For Europeans, this Other has changed its meaning over the decades. Initially, it was the threat of the Soviet Union that helped solidify, if not a common identity, at least a common way of life. When the Cold War ended and the EU expanded, it became Eastern Europeans heading west to steal jobs and smuggle goods. Now, it is predominately people who identify as Muslim—not just current refugees, but citizens of European countries who have lived in Europe their entire lives. This new Other refuses to integrate, rejects “European values,” and is seen as dangerous because of its different religion and darker skin color. Even with all of the talk of Europe entering a post-national stage, Europeans still see those from outside their community as synonymous with chaos, disorder, and backwardness.
Some argue this is the natural consequence of living in a community. Those that have not long been apart of it are simply not yet seen as members. But because of what this new Other symbolizes in our imagination, we continually increase security at our gates to protect our freedoms that languish behind them. We equate freedom with security and further restrict the movement of certain classes of people.
The EU welcomes Americans, for example, as tourists who spend money in their cities. But they see the poor and the marginalized—obviously current refugees, but also their fellow Europeans from outside the center of Europe—as a threat against the established order. This is not only the view of the Orbans and Le-Pens of the continent, but also from mainstream, Western parties currently in government not usually depicted as hostile to outsiders.
The current British Foreign Secretary Philip Hammond, for example, sees those not lucky enough to be born in a rich country more as a pest than as a person, “marauding around the area” and profiting from British social programs. Or as Horst Seehofer, the Minister-President of Bavaria and leader of the Christian Social Union, so eloquently described people from the former Yugoslavia who immigrated to Germany in search of work: “We are not the social security office for the Balkans.”
Freedom, and the Europe it symbolizes, is now a place that must be protected at all costs from the Other. Because leaders have, again and again, successfully linked “fear” and “threat” to those not from the community, borders in Europe have reacquired their historic meaning—to keep people out. This discomfort with Others, though, only intensifies when governments cannot offer solutions to collective problems. What kind of solution, for example, can a local government offer to tackle structural unemployment, wage stagnation, and the growth of the service industry and dead end jobs? It can tighten asylum laws, arrest and deport unwelcome aliens, seize newcomers’ belongings, or simply close it borders to migrants.
In the wake of the refugee crisis, border protection has become a central tenant of Europeanization. In the past, Europeanization focused on promoting democracy, purging corruption from political systems, and institutionalizing free-market dynamics. However, today, and in the future, the EU places more and more weight on country’s ability to protect its borders.
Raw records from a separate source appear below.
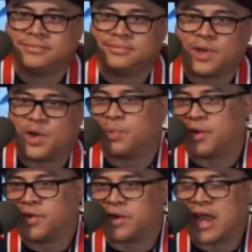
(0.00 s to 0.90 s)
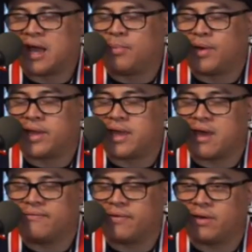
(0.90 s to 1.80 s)
are you bringing your Cowboy
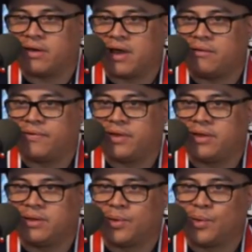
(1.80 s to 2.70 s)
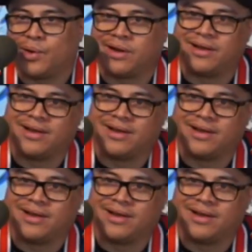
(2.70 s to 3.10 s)
Kev outfit or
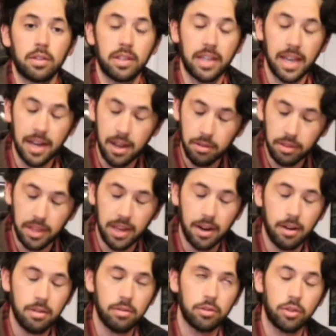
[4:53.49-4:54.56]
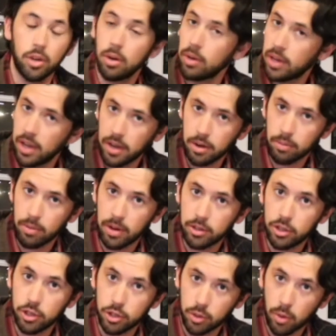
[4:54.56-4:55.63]
Get out there, don't cut your run
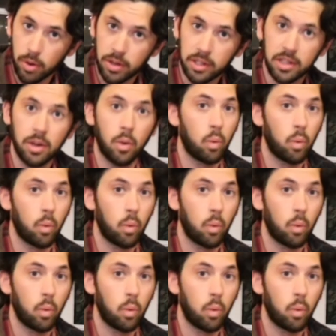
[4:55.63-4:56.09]
short,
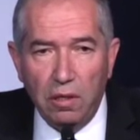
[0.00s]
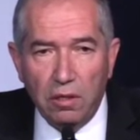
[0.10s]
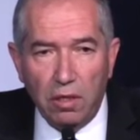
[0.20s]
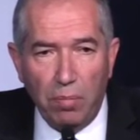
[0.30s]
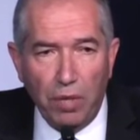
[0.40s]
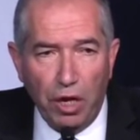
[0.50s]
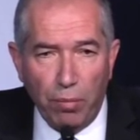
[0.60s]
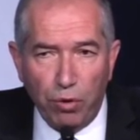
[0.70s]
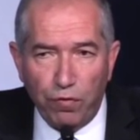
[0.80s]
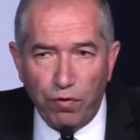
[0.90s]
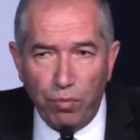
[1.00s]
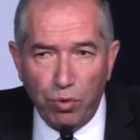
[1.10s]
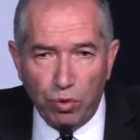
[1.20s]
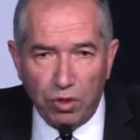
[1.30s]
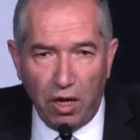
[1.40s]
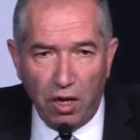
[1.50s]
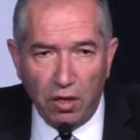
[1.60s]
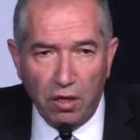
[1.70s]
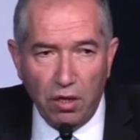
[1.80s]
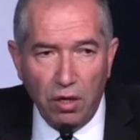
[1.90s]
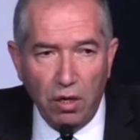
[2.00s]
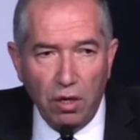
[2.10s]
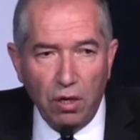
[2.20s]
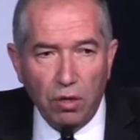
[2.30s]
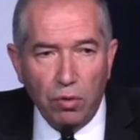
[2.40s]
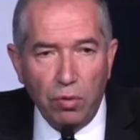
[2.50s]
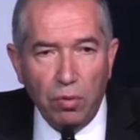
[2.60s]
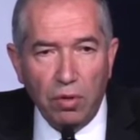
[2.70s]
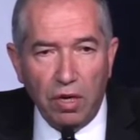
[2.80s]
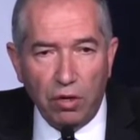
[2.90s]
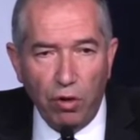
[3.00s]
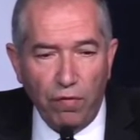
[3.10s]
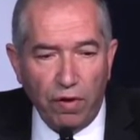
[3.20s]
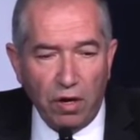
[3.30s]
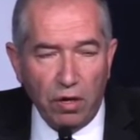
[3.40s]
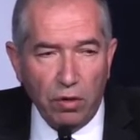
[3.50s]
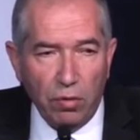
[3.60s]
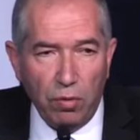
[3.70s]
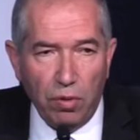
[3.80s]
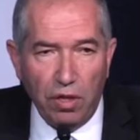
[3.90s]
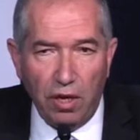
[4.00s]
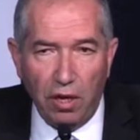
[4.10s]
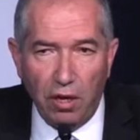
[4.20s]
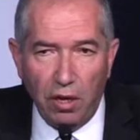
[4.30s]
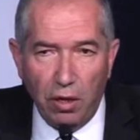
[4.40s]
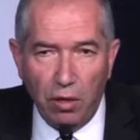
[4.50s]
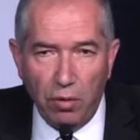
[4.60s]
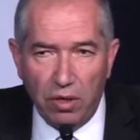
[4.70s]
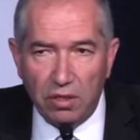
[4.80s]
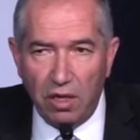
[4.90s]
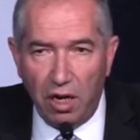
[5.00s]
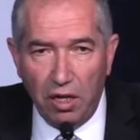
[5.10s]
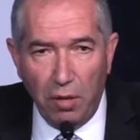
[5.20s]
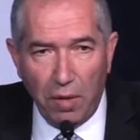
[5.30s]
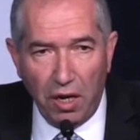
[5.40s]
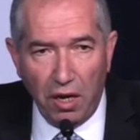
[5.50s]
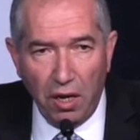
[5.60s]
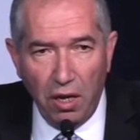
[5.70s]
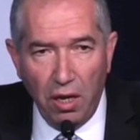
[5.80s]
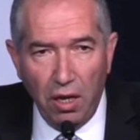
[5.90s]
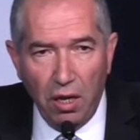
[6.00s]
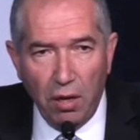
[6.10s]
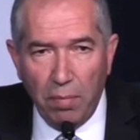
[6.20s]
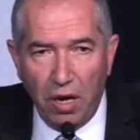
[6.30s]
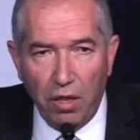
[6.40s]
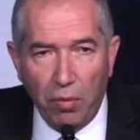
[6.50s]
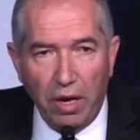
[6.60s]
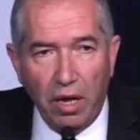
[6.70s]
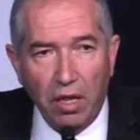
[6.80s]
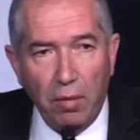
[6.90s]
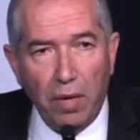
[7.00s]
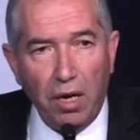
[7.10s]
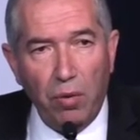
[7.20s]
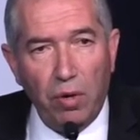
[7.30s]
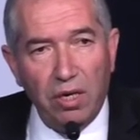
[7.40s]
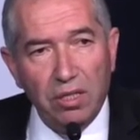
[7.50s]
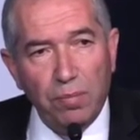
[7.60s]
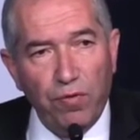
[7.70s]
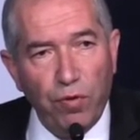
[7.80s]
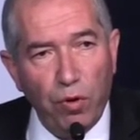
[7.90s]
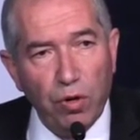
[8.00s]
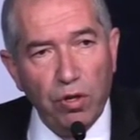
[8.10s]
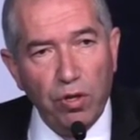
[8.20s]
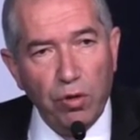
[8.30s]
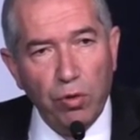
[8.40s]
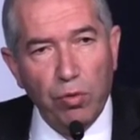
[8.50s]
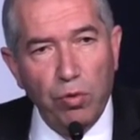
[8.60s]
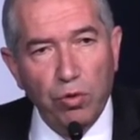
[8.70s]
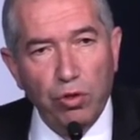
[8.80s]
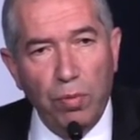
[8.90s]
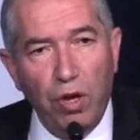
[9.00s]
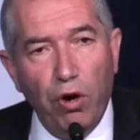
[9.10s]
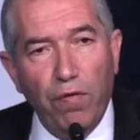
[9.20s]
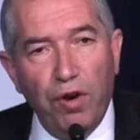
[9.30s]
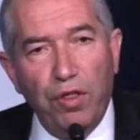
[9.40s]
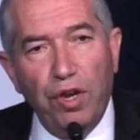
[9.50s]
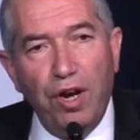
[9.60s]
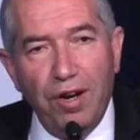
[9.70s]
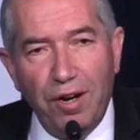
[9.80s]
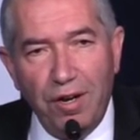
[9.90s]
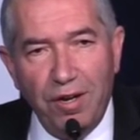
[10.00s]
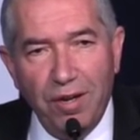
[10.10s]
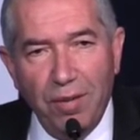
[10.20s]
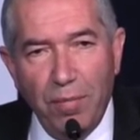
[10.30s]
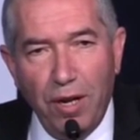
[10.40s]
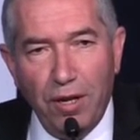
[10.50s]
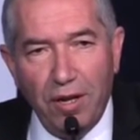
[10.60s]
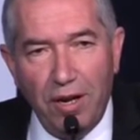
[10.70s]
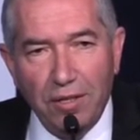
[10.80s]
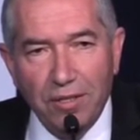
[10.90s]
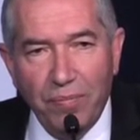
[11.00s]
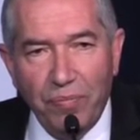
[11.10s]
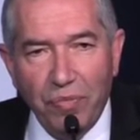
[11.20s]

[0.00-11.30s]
some input from your side to get over to the USAID money. By the way, the money was before it used to be over 300 million dollars.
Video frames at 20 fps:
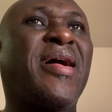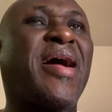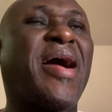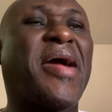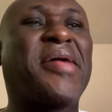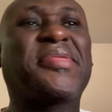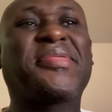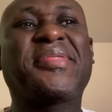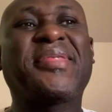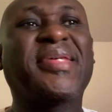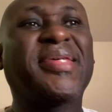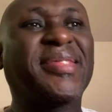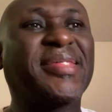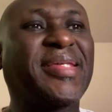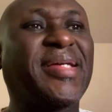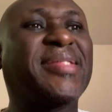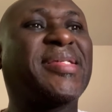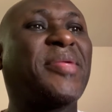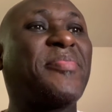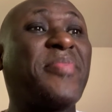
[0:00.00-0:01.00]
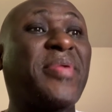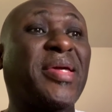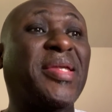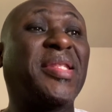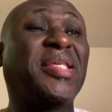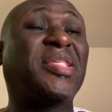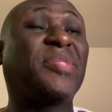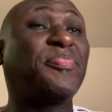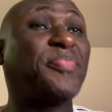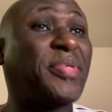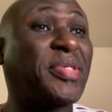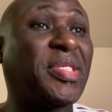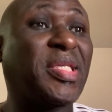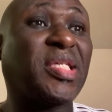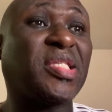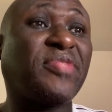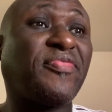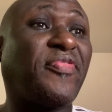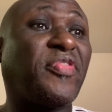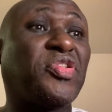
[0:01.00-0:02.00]
I think he started making his
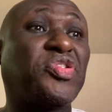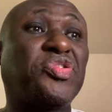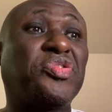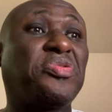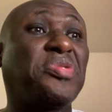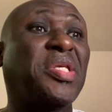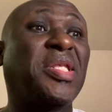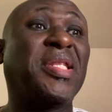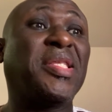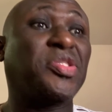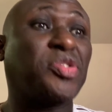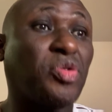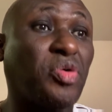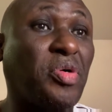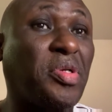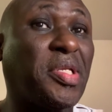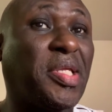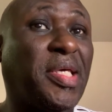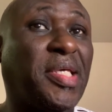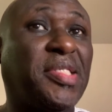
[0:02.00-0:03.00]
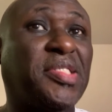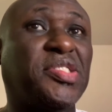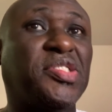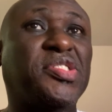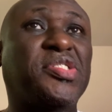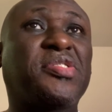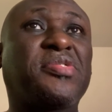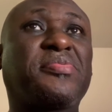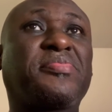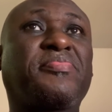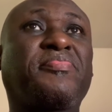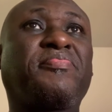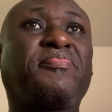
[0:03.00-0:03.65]
business fortune in his old age.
Amazingly—and with little press coverage—twenty-five years after the fall of the Berlin Wall, Europe has more fences than it did during the Cold War.
These fences and controls have one goal: to keep certain people from enjoying the benefits of Europe. While we always acknowledge the fact that yes, the EU does allow for the free movement of people within its borders, we rarely discuss its systematic exclusion of people from beyond them.